Ultimately, there weren’t enough handles in this piece for me to grasp, but I could imagine a more careful or educated reader might get more out of it.



Author: Entry 3
Story: The Shanty
Spelling/Grammar: 5/5
Tone/Voice: 2/5
Evaluation: 4/5
Reaction: 1/5
Overall: 12/20

Review: No grammar issues took me out of the story, but the prose lulled my eyelids – I found my attention drifting off at about the halfway mark. However, it does capture something of life on a frontier, focusing on the small details, such as the toothbrush, rather than adventurous stuff. The protagonist is understandably subject to some anxiety at Tommy not returning, but doesn’t do anything to overcome the situation or feeling: a passive protagonist in a passive story. I realise there is a market for this kind of slice of life writing, unfortunately I’m not it.



Author: Entry 4
Story: The Lone Star
Spelling/Grammar: 5/5
Tone/Voice: 2.5/5
Evaluation: 3/5
Reaction: 1.5/5
Overall: 12/20

Review: No grammar issues took me out of the story. The tone was consistent but flat. All the description and exposition was at the beginning and all dialogue/beats and action at the end - mixing them up a bit would’ve helped. But it does build a picture of a desperate and lonely individual – a Lone Star man through and through. Having Lina just jump on his car right at the end feels a little deus ex machina – presumably she’s somehow been altered to become a superhuman agent? Overall, feels like a scene from a larger piece of work: incomplete as it is here.



Author: Entry 5
Story: Valley of the Headless
Spelling/Grammar: 3.5/5
Tone/Voice: 2.5/5
Evaluation: 2/5
Reaction: 2.5/5
Overall: 10.5/20

Review: Excellent first line.
Having every sentence as a new paragraph jarred. Paragraphs bind related sentences, by not using this convention you gave the reader a bit of extra work for no payoff.
…; there was something it didn’t brag about to anyone. This sentence tripped me up.

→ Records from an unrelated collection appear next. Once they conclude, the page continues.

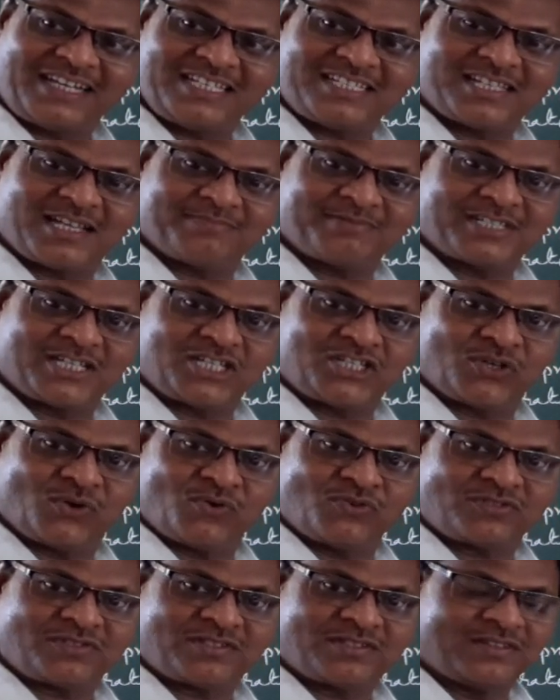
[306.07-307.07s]

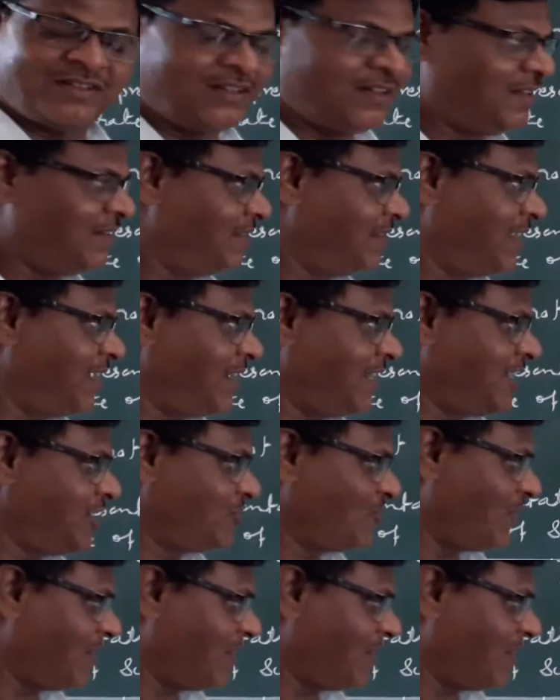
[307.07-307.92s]
substitutes. The ratio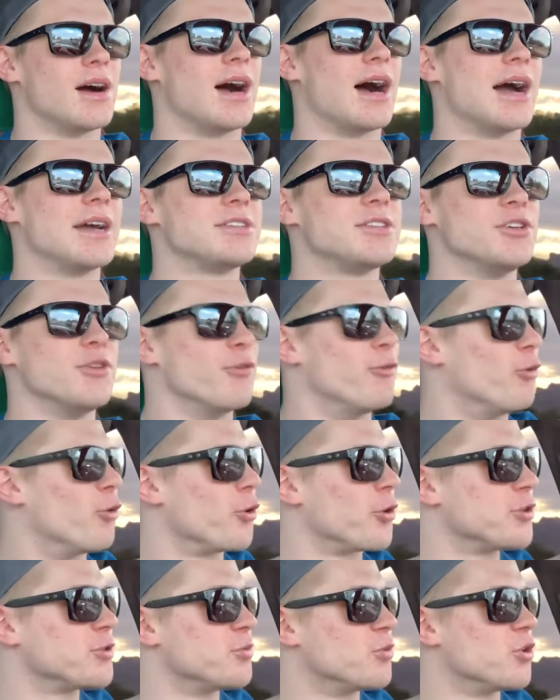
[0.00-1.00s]
I see the
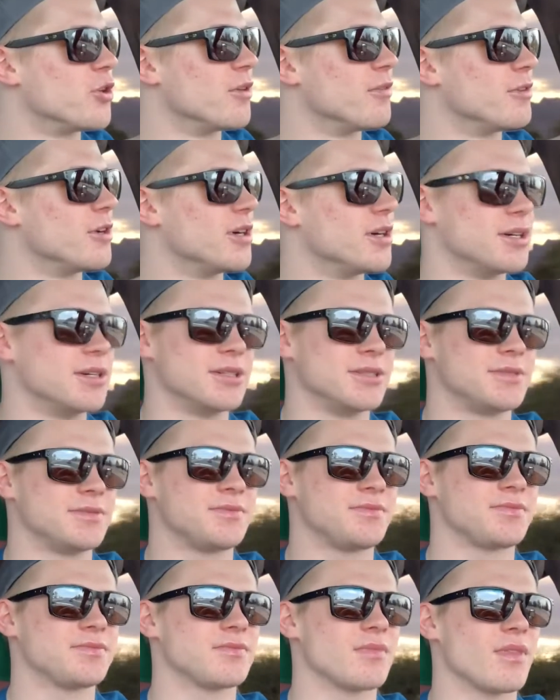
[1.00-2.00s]
Ford as more of a,
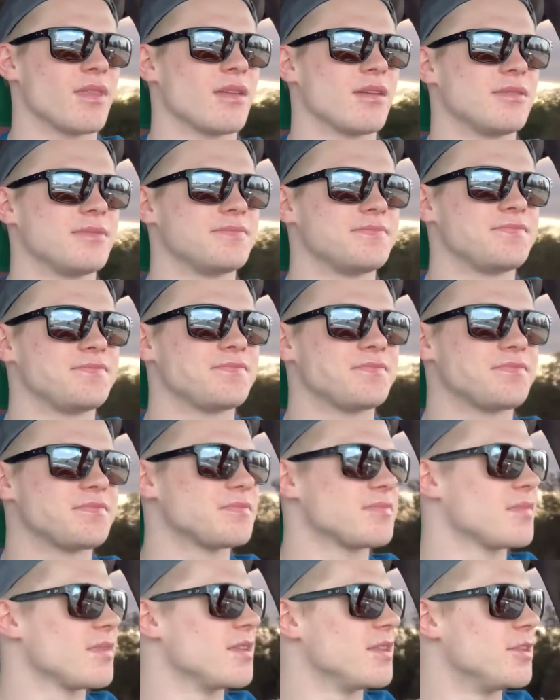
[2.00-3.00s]

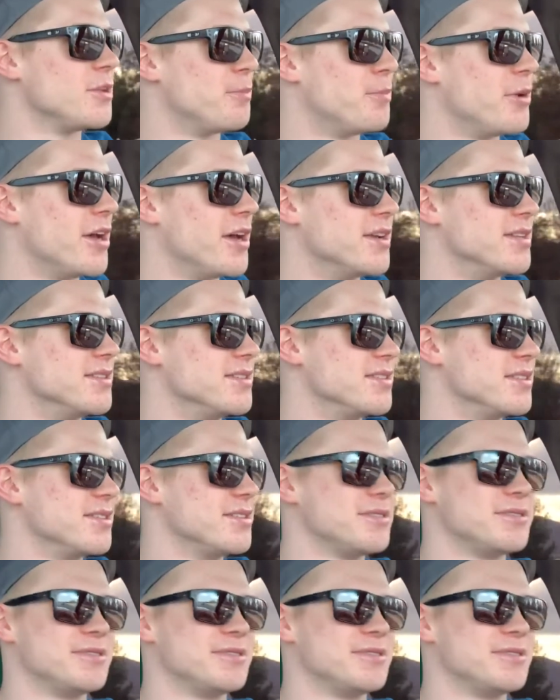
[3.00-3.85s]
depends.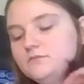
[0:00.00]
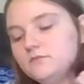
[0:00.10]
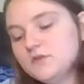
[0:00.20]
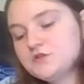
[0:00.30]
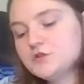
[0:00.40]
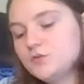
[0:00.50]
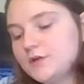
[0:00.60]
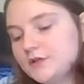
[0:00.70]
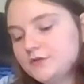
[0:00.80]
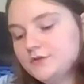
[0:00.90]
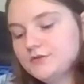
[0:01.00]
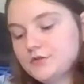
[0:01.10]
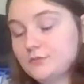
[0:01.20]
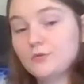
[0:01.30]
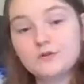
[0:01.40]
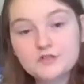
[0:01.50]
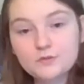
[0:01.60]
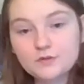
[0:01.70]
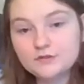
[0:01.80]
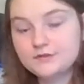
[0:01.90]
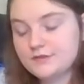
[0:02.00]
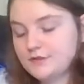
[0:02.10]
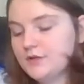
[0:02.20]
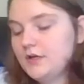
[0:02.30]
squiggles or more swirls,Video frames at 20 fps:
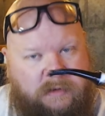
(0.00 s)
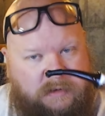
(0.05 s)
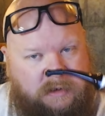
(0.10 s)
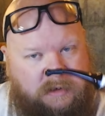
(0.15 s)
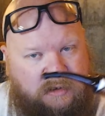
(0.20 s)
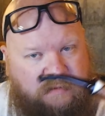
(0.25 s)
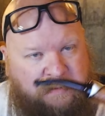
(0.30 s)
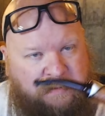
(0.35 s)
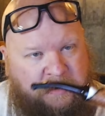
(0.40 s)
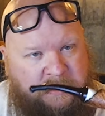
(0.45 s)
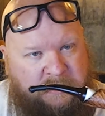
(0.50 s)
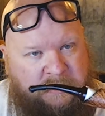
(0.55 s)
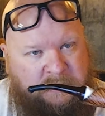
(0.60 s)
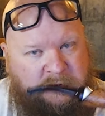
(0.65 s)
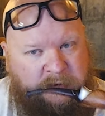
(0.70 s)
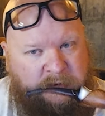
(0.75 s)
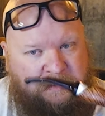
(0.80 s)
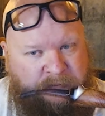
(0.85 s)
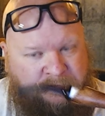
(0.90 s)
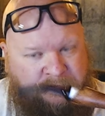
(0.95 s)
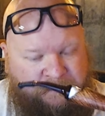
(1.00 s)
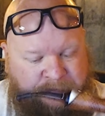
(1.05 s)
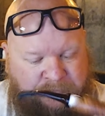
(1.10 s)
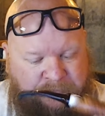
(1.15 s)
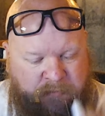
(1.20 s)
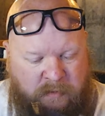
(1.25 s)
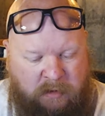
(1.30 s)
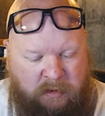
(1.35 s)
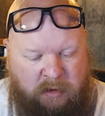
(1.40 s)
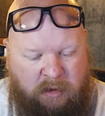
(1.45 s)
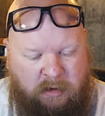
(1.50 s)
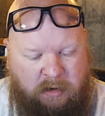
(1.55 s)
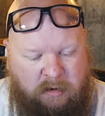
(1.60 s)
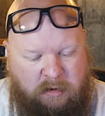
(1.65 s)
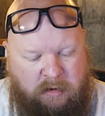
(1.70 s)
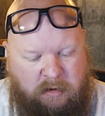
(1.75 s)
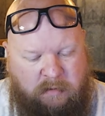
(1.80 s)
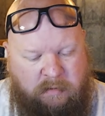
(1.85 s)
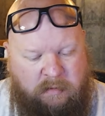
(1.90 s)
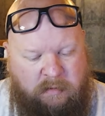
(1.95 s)
6 Pence in
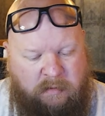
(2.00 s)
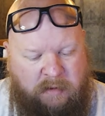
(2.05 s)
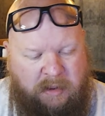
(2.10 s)
our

The tone was terse, fitting the theme, but the dialogue was stilted. I think the story would have worked better if it were focused on one character’s POV – having it split meant none of the characters were fleshed out and I didn’t care about any of them.



Author: Entry 6
Story: The Price of Progress
Spelling/Grammar: 5/5
Tone/Voice: 4/5
Evaluation: 3/5
Reaction: 2.5/5
Overall: 14.5/20

Review: No grammar issues pulled me out of the story. Nice tone, particularly the dialogue. Jim’s little ‘monologue’ would have benefited from a few beats to break it up and give clues to his thoughts, same as you did for Morgan’s. The contrast between the casual conversation and their brutality works well. Biggest drawback was that nothing changed in terms of plot or character – would have been interesting to see Jim’s reticence at butchering humans explored a little more, as it is he just shrugs his shoulders and gets on with it. He talks a little about losing family, but we don’t get to feel the effect on him and what was possibly a significant step towards his fall from grace.



Author: Entry 7
Story: Solomon's Dilemma
Spelling/Grammar: 4.5/5
Tone/Voice: 3/5
Evaluation: 2/5
Reaction: 3/5
Overall: 12.5/20

Review: No real grammar issues pulled me out of the story, but there was inconsistent capitalisation of Earth 12. Tone was… distant. We are introduced to broad sweeps of history as a reader of history – Solomon – would learn it, which is necessarily removed from visceral events. Would have been interesting to explore Solomon’s distaste for that particular genocide - it was just given. The story jumps from the Wild West to Time Cops, which is difficult to weave together smoothly in such a short space.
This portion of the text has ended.